Exercise goal:
Taking the line with "[1.00-2.00s]" as the first, copy every line through the end of the records below exactly. Do not include pictures.

Task material:

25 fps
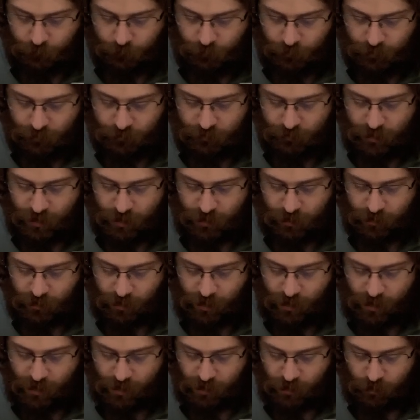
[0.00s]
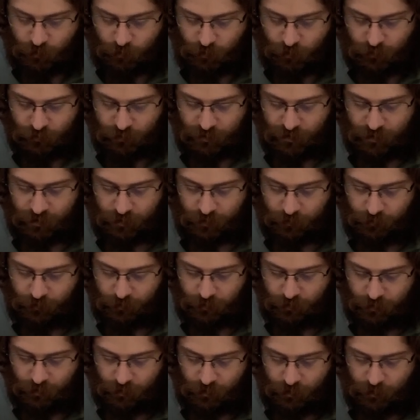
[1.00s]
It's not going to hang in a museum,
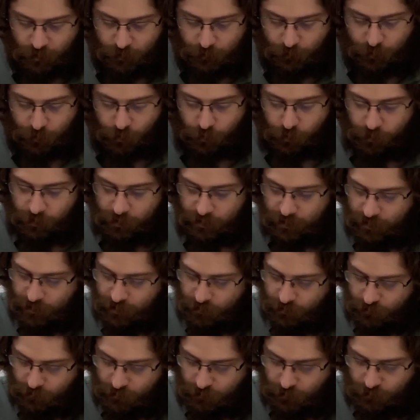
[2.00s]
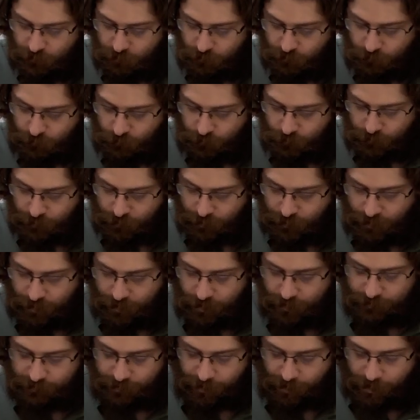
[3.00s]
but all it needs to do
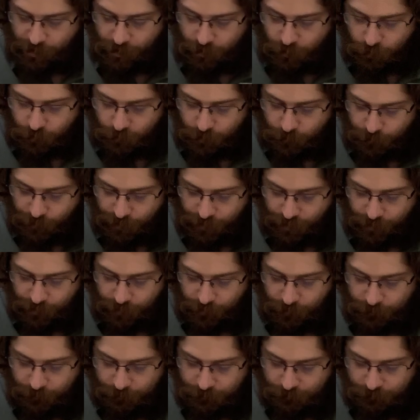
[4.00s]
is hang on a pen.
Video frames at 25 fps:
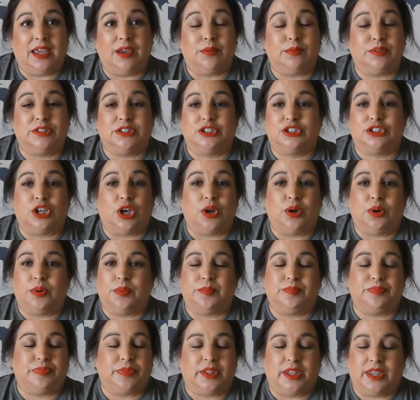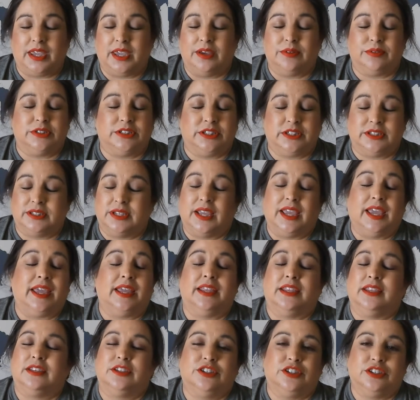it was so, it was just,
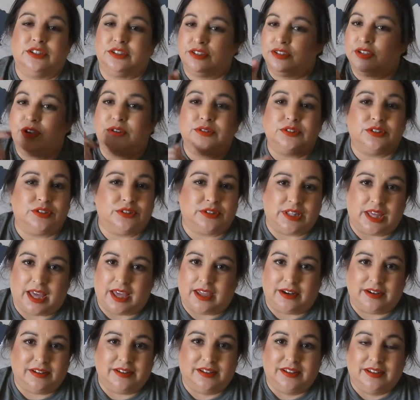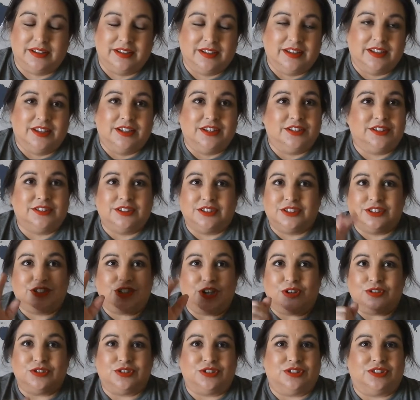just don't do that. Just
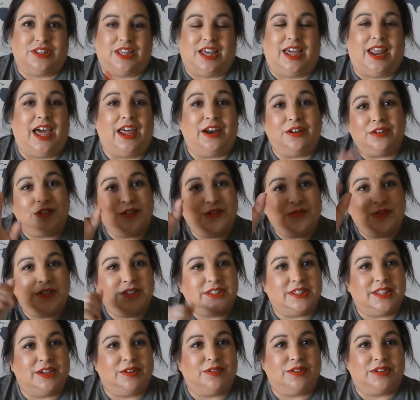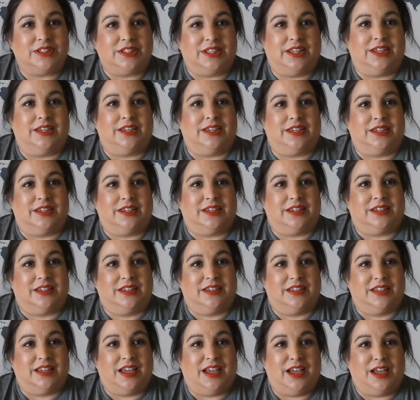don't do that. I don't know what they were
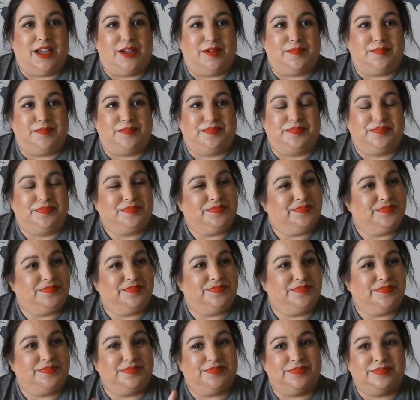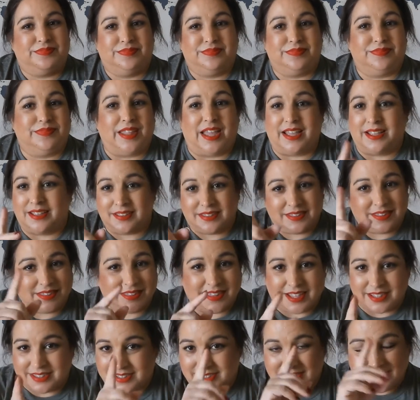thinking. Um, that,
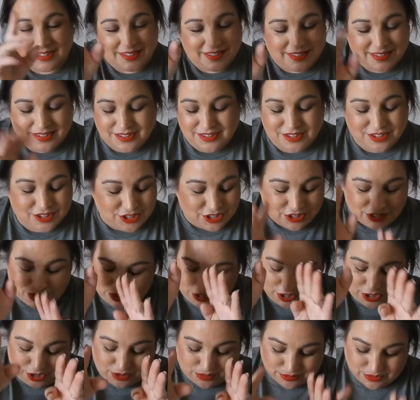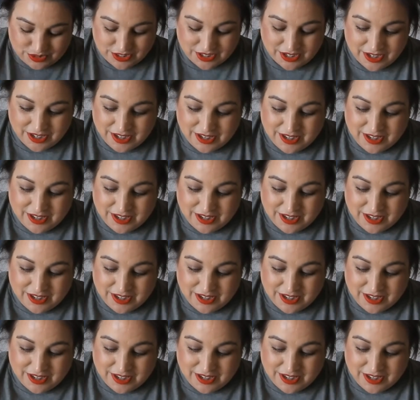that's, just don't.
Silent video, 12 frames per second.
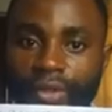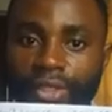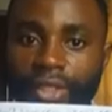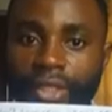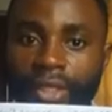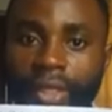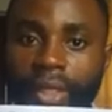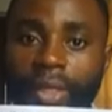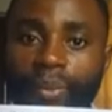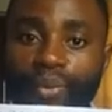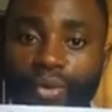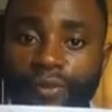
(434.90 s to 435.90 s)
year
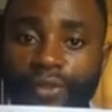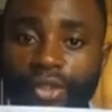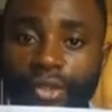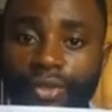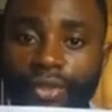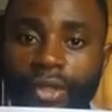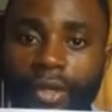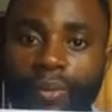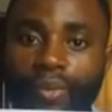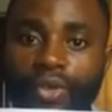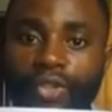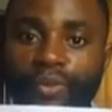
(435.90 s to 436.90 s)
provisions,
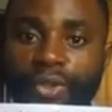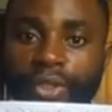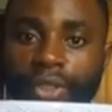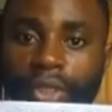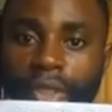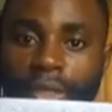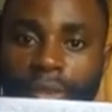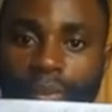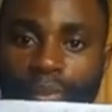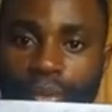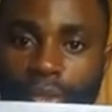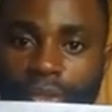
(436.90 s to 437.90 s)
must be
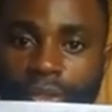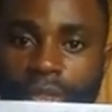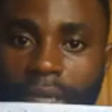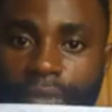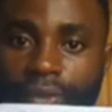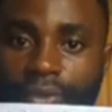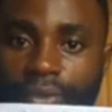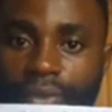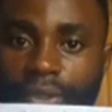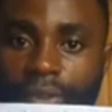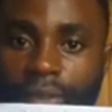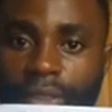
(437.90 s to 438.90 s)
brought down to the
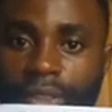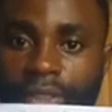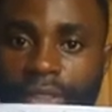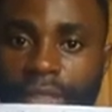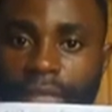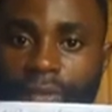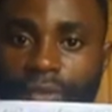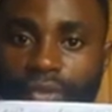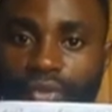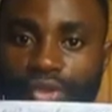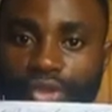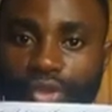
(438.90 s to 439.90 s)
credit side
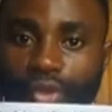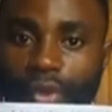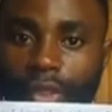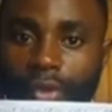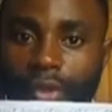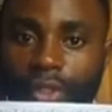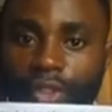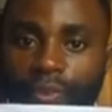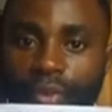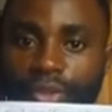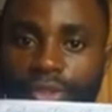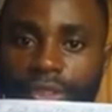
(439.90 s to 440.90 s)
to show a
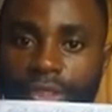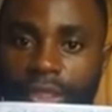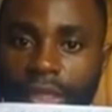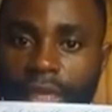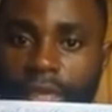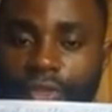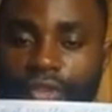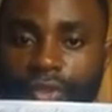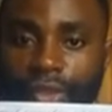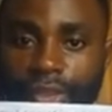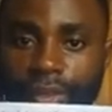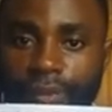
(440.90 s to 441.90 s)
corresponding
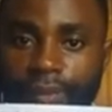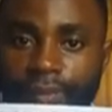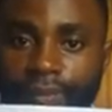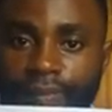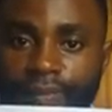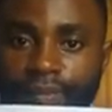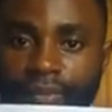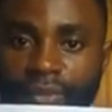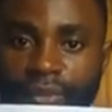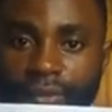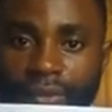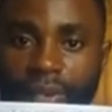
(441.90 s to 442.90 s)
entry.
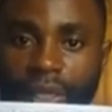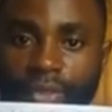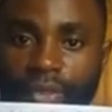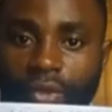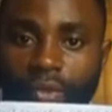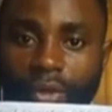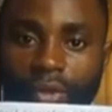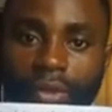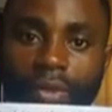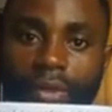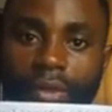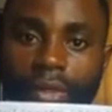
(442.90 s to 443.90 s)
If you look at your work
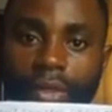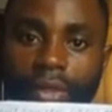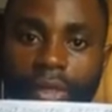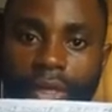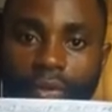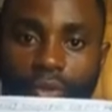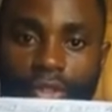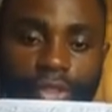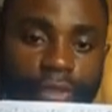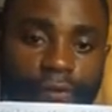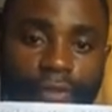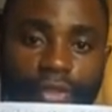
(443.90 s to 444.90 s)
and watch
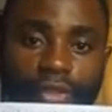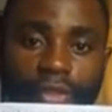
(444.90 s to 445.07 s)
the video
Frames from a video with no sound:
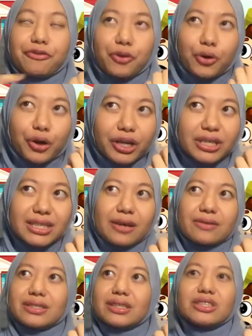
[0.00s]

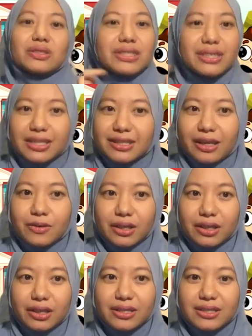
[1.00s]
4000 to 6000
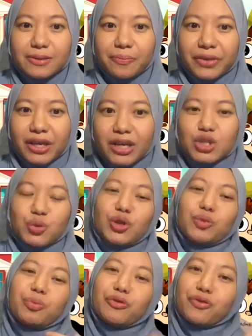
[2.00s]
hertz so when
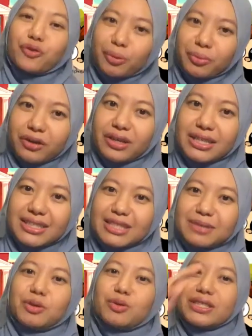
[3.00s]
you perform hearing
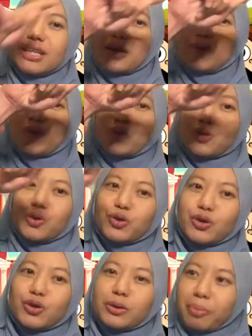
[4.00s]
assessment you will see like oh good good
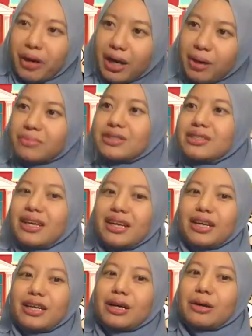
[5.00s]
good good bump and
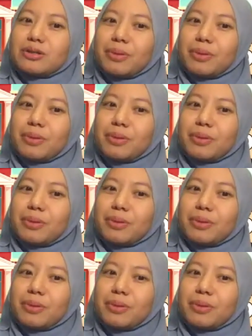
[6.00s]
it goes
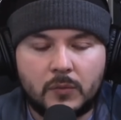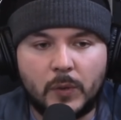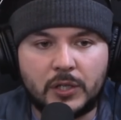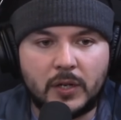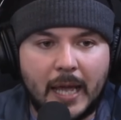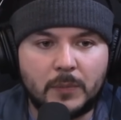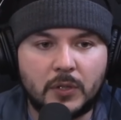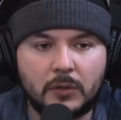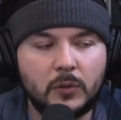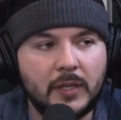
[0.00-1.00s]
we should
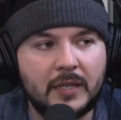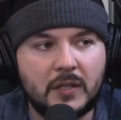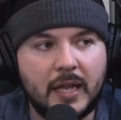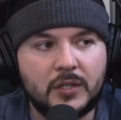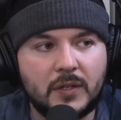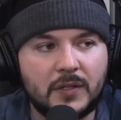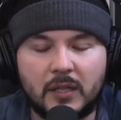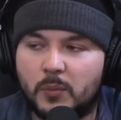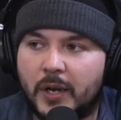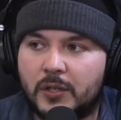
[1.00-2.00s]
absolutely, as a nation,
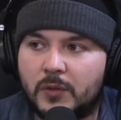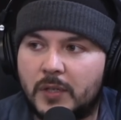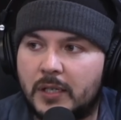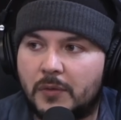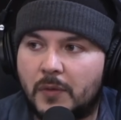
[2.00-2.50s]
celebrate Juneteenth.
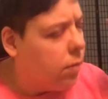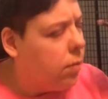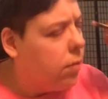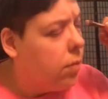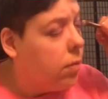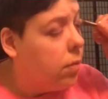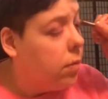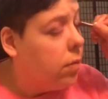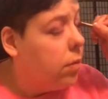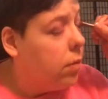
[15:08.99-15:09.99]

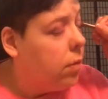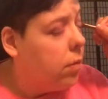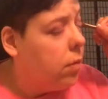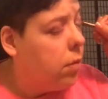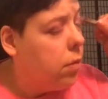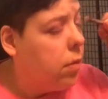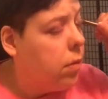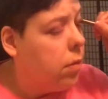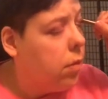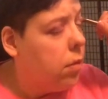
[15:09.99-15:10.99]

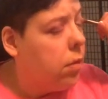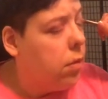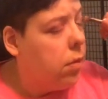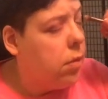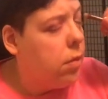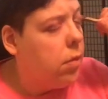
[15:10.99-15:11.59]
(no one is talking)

Answer section:
[1.00-2.00s]
absolutely, as a nation,
[2.00-2.50s]
celebrate Juneteenth.
[15:08.99-15:09.99]

[15:09.99-15:10.99]

[15:10.99-15:11.59]
(no one is talking)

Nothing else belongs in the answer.